A county councilman in Maryland recently threatened a local newspaper with legal action if it dared to even mention his name without prior permission.
In a Facebook post on Saturday, Frederick County Councilman Kirby Delauter blasted Frederick News-Post reporter Bethany Rodgers for using his name in an article in which Republican council members were complaining that Democratic County Executive Jan Gardner would not give them enough parking spaces.
“So let me be clear…………do not contact me and do not use my name or reference me in an unauthorized form in the future,” Delauter wrote.
Rodgers replied to his post by pointing out that there was “no requirement to get a person’s authorization in order to mention them in the paper, particularly if that person is an elected official.”

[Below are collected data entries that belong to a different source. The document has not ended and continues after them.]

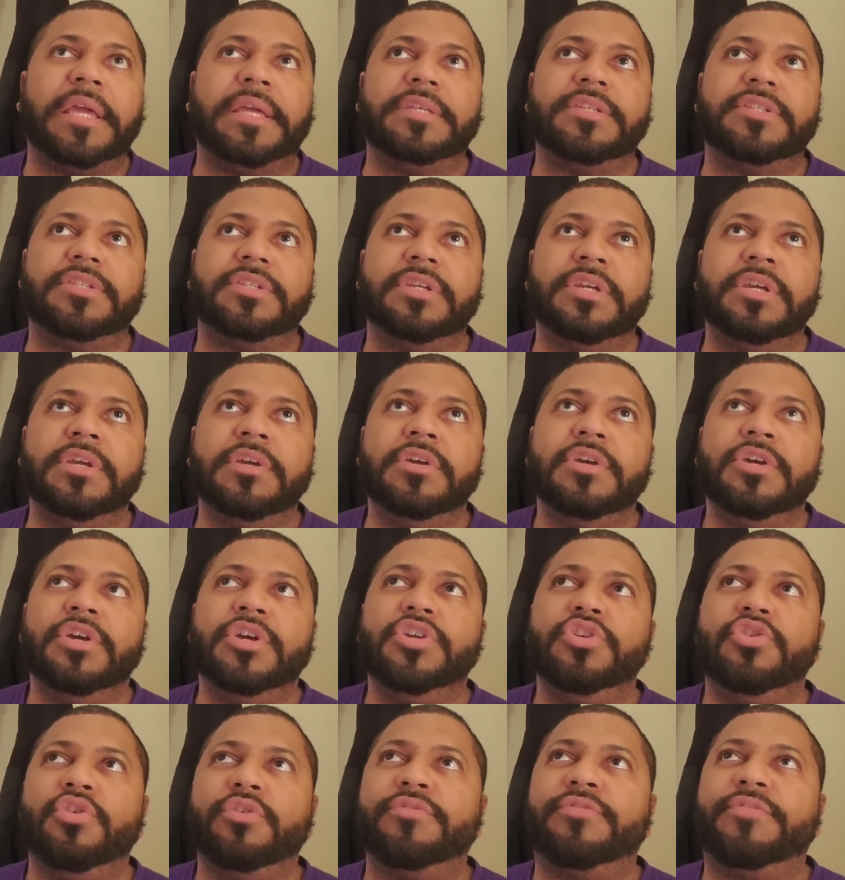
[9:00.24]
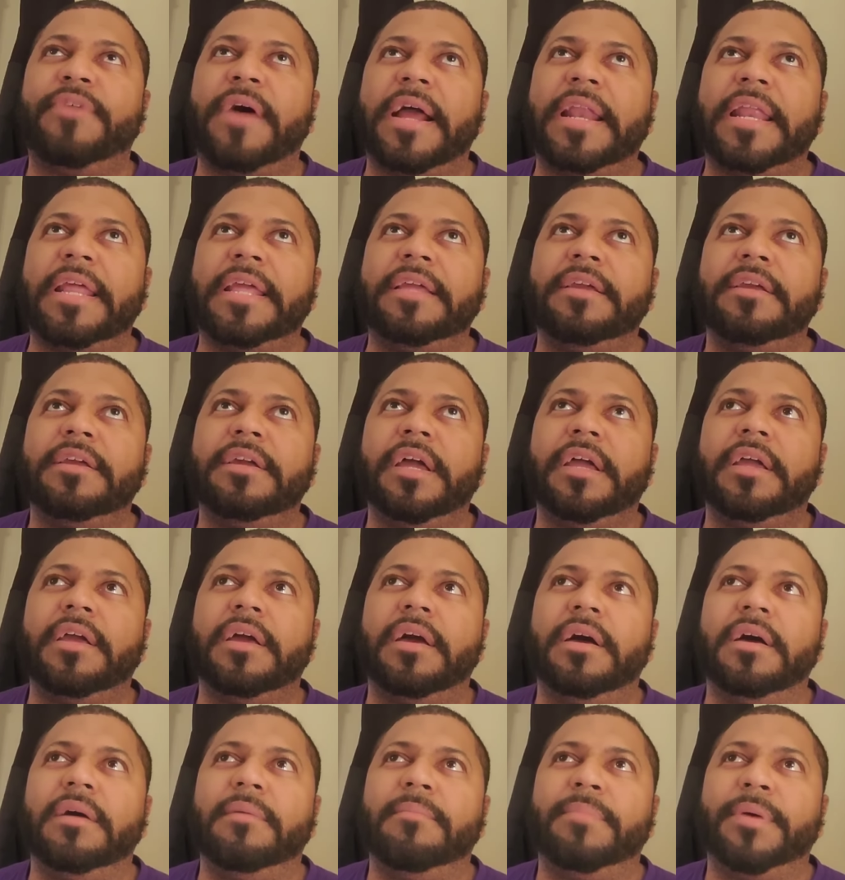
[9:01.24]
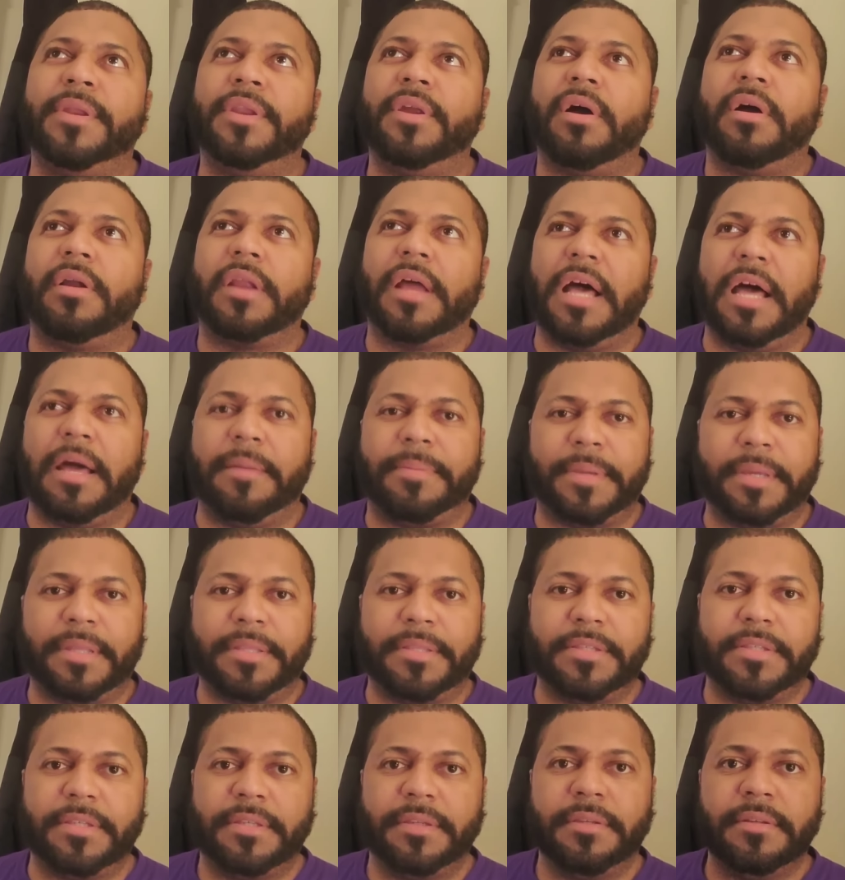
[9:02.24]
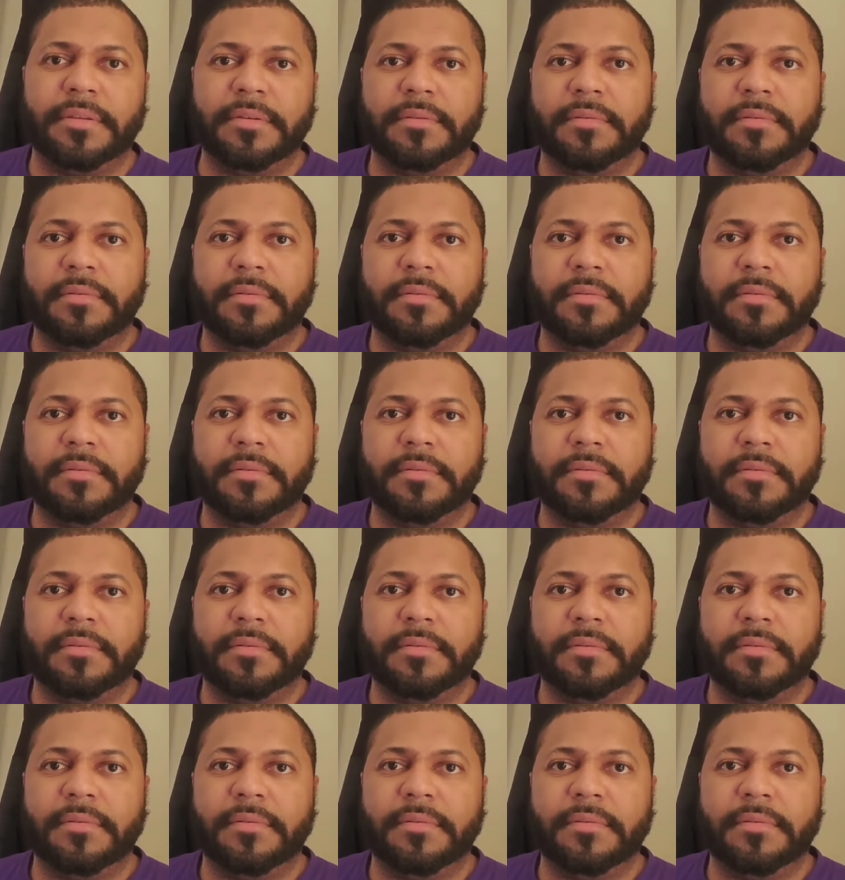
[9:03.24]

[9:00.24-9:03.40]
is, you're fighting Bernard Hopkins.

“It is not just our right but our responsibility to report on people like you, who occupy positions of trust in our government, and I make no apologies for doing that,” she said.
Delauter fired back with a threat of legal action.
“Use my name again unauthorized and you’ll be paying for an Attorney,” he insisted. “Your rights stop where mine start.”
Republican Councilman Billy Shreve, who had spearheaded the parking complaints, told the News-Post that Delauter would be right to pursue legal action against the paper.
“I did not see his post, but I think the News-Post is extremely biased and someone should sue them,” Shreve opined. “I think media outlets are cowards and they hide behind the label of journalists and that’s a bully pulpit to expand their liberal (agenda).”
News-Post managing editor Terry Headlee was stunned that an elected official would threaten a media outlet for doing its job.
“Kirby Delauter can certainly decline to comment on any story,” Headlee noted. “But to threaten to sue a reporter for publishing his name is so ridiculously stupid that I’m speechless. It’s just a pointless, misguided attempt to intimidate and bully the press and shows an astonishing lack of understanding of the role of a public servant.”
County Executive Jan Gardner agreed.
“All public officials are really subject to the news and should expect to be written about,” Gardner observed. “Most of us would love to be written about positively all the time, but that’s never the case.”